§ **Brief**
Print each record below precisely, with every picture left out of the copy.

*** Opening of Information supplied ***

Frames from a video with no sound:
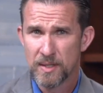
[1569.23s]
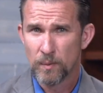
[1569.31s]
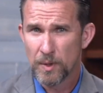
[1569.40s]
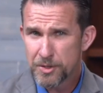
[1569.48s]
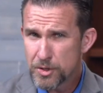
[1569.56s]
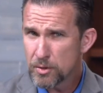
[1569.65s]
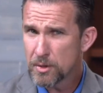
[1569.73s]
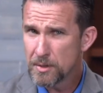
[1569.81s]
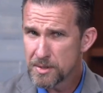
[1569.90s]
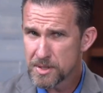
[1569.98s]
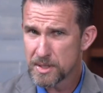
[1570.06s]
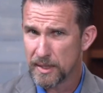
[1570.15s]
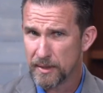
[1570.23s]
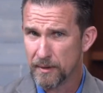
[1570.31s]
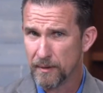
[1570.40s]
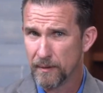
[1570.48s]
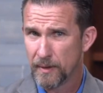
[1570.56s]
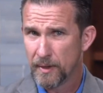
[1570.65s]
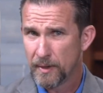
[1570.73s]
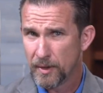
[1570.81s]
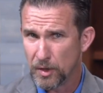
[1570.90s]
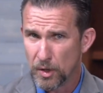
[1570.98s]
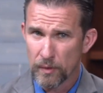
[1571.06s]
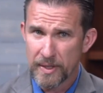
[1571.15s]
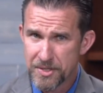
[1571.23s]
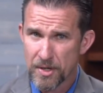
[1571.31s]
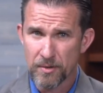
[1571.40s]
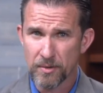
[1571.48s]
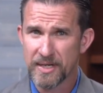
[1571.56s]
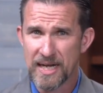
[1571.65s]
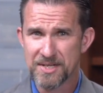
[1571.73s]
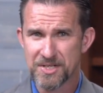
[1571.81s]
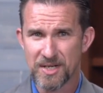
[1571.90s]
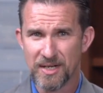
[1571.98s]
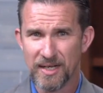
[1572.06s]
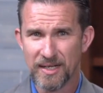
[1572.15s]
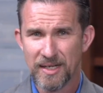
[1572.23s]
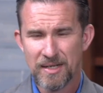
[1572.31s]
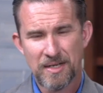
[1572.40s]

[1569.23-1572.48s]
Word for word: would you consider your eternal destiny.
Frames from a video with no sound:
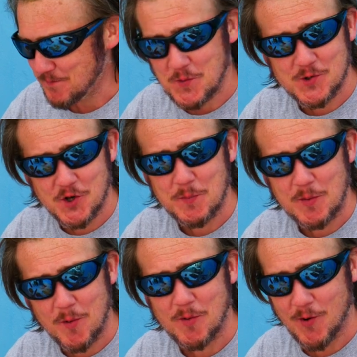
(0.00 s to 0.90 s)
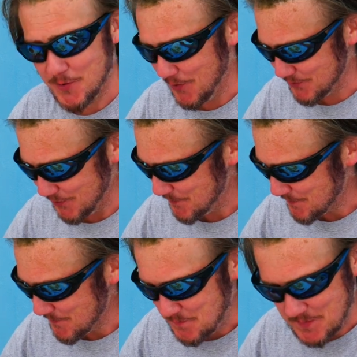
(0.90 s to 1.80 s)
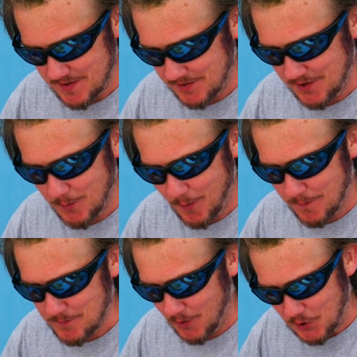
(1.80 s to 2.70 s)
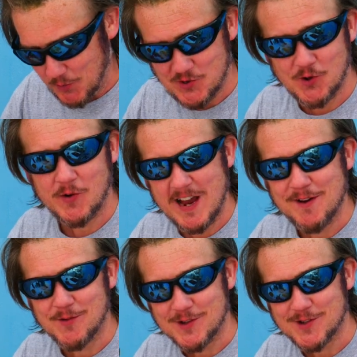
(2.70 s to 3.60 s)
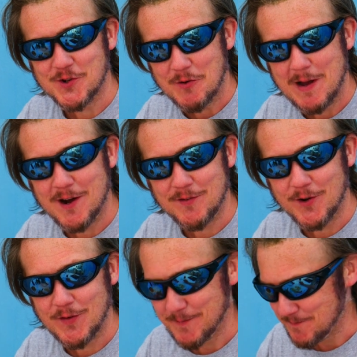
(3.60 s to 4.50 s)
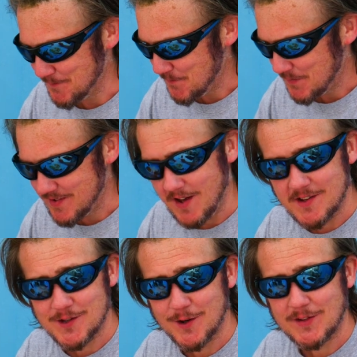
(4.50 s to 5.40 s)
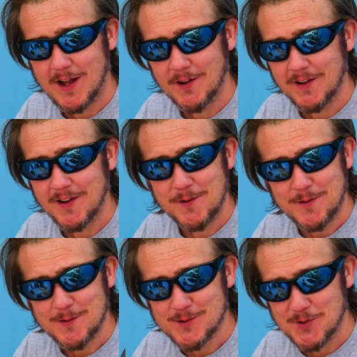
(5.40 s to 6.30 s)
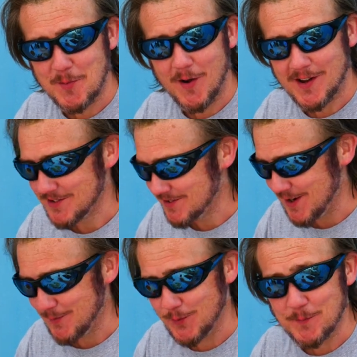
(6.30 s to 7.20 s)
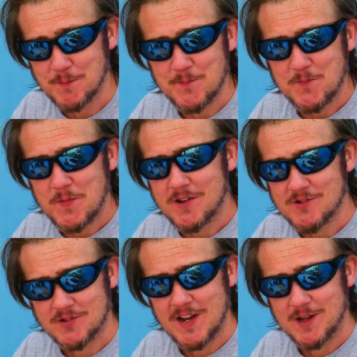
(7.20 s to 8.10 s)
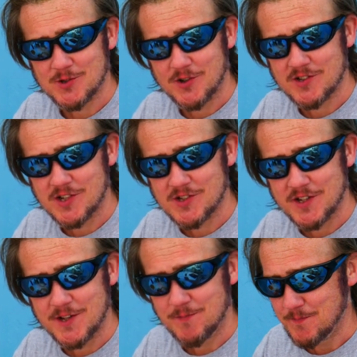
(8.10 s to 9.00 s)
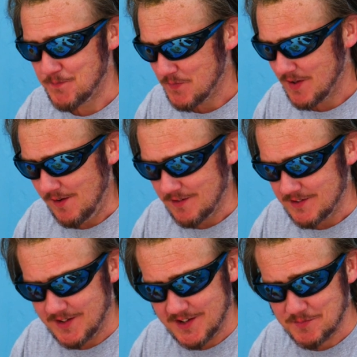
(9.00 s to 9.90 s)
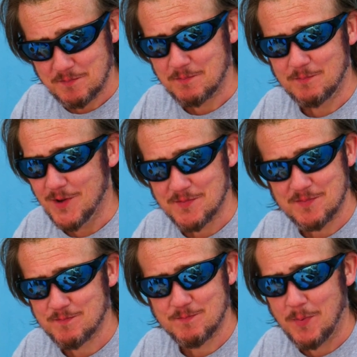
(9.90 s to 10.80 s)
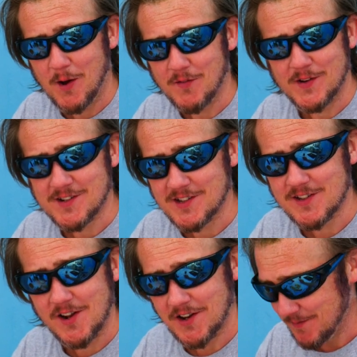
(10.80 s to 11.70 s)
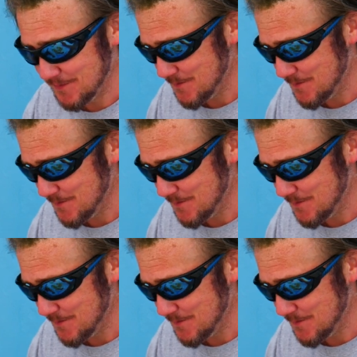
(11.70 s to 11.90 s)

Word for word: Because it would be proper rude not to. And you know what? I'm going to enjoy every single mouthful of it. Get yourself down here to Mike's Tavern, just outside Sissi. It's, it's perfect, it's stunning.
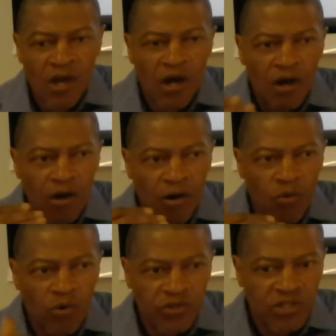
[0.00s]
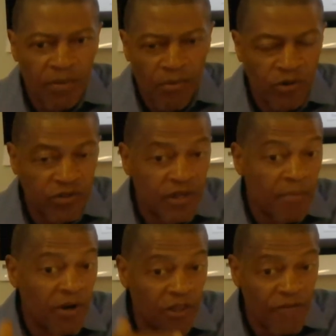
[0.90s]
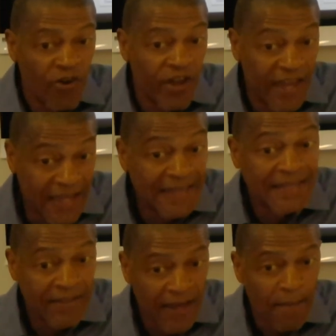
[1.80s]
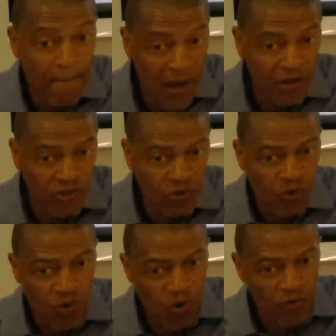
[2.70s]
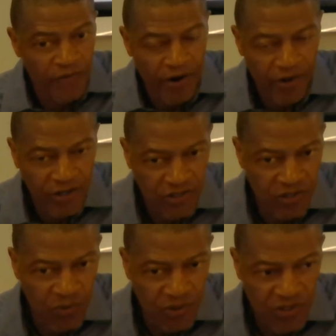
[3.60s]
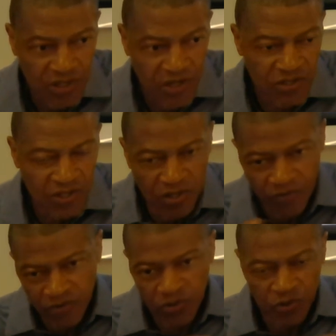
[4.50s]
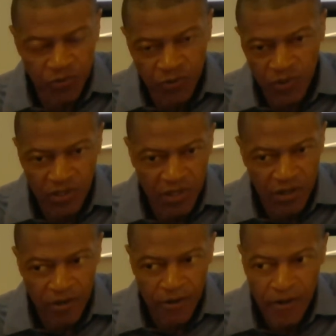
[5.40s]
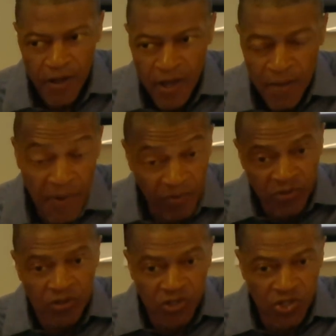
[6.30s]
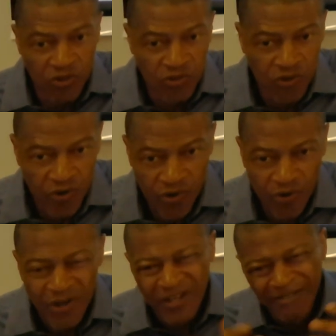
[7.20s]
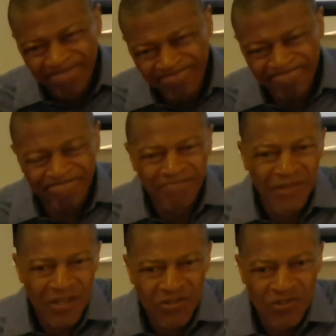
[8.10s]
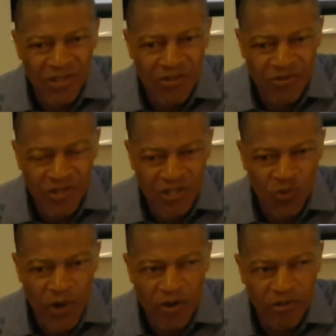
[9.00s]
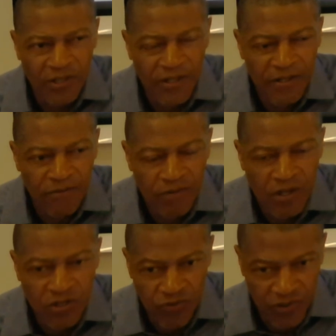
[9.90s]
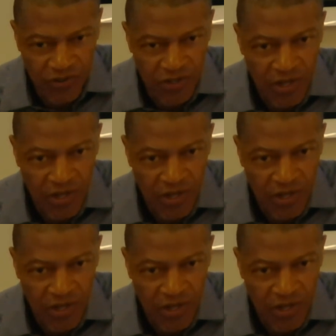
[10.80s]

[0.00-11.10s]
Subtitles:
We'll skip most of that, but at the very end of that module on variations, we'll discuss the differences between the people's gender, I guess you say their sexuality and interest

*** Close of Information supplied ***

§ **Answer**
Frames from a video with no sound:
[1569.23s]
[1569.31s]
[1569.40s]
[1569.48s]
[1569.56s]
[1569.65s]
[1569.73s]
[1569.81s]
[1569.90s]
[1569.98s]
[1570.06s]
[1570.15s]
[1570.23s]
[1570.31s]
[1570.40s]
[1570.48s]
[1570.56s]
[1570.65s]
[1570.73s]
[1570.81s]
[1570.90s]
[1570.98s]
[1571.06s]
[1571.15s]
[1571.23s]
[1571.31s]
[1571.40s]
[1571.48s]
[1571.56s]
[1571.65s]
[1571.73s]
[1571.81s]
[1571.90s]
[1571.98s]
[1572.06s]
[1572.15s]
[1572.23s]
[1572.31s]
[1572.40s]

[1569.23-1572.48s]
Word for word: would you consider your eternal destiny.
Frames from a video with no sound:
(0.00 s to 0.90 s)
(0.90 s to 1.80 s)
(1.80 s to 2.70 s)
(2.70 s to 3.60 s)
(3.60 s to 4.50 s)
(4.50 s to 5.40 s)
(5.40 s to 6.30 s)
(6.30 s to 7.20 s)
(7.20 s to 8.10 s)
(8.10 s to 9.00 s)
(9.00 s to 9.90 s)
(9.90 s to 10.80 s)
(10.80 s to 11.70 s)
(11.70 s to 11.90 s)

Word for word: Because it would be proper rude not to. And you know what? I'm going to enjoy every single mouthful of it. Get yourself down here to Mike's Tavern, just outside Sissi. It's, it's perfect, it's stunning.
[0.00s]
[0.90s]
[1.80s]
[2.70s]
[3.60s]
[4.50s]
[5.40s]
[6.30s]
[7.20s]
[8.10s]
[9.00s]
[9.90s]
[10.80s]

[0.00-11.10s]
Subtitles:
We'll skip most of that, but at the very end of that module on variations, we'll discuss the differences between the people's gender, I guess you say their sexuality and interest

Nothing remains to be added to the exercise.